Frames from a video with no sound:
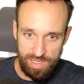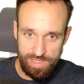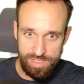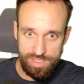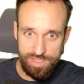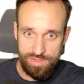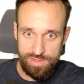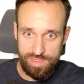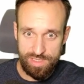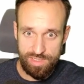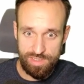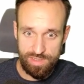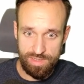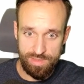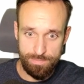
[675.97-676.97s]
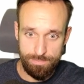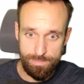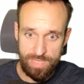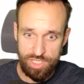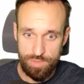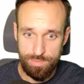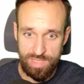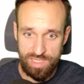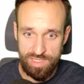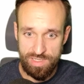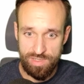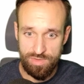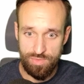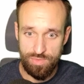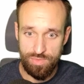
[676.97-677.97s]
using the match
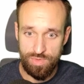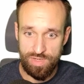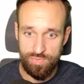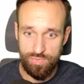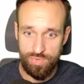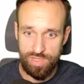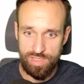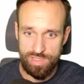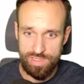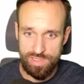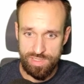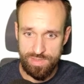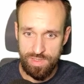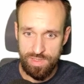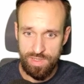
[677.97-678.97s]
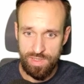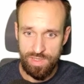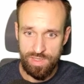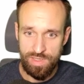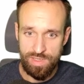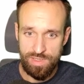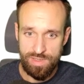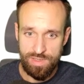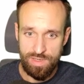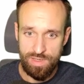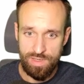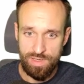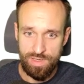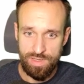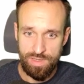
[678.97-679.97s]
button reference
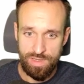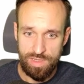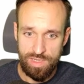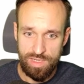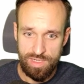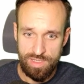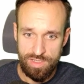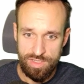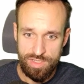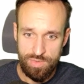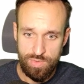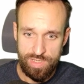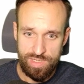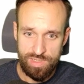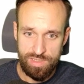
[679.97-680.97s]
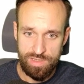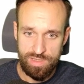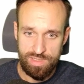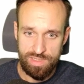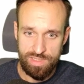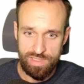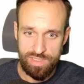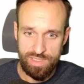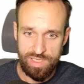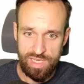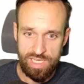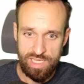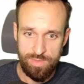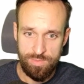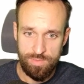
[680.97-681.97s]
and then doing the
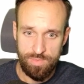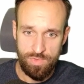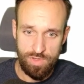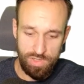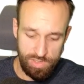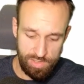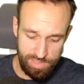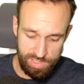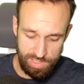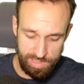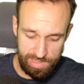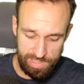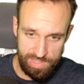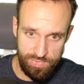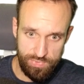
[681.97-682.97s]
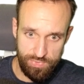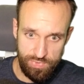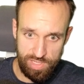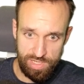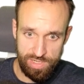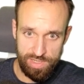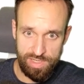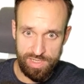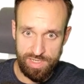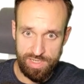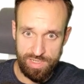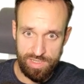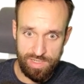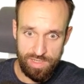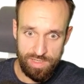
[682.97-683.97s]
same on click fun
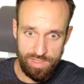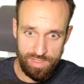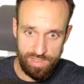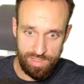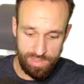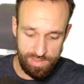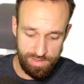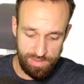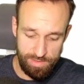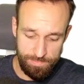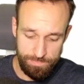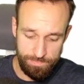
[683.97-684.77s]
in here.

***

* EXERCISE REQUIREMENTS *
Every record above must be printed exactly, except for its images.

* OUTPUT *
Frames from a video with no sound:
[675.97-676.97s]
[676.97-677.97s]
using the match
[677.97-678.97s]
[678.97-679.97s]
button reference
[679.97-680.97s]
[680.97-681.97s]
and then doing the
[681.97-682.97s]
[682.97-683.97s]
same on click fun
[683.97-684.77s]
in here.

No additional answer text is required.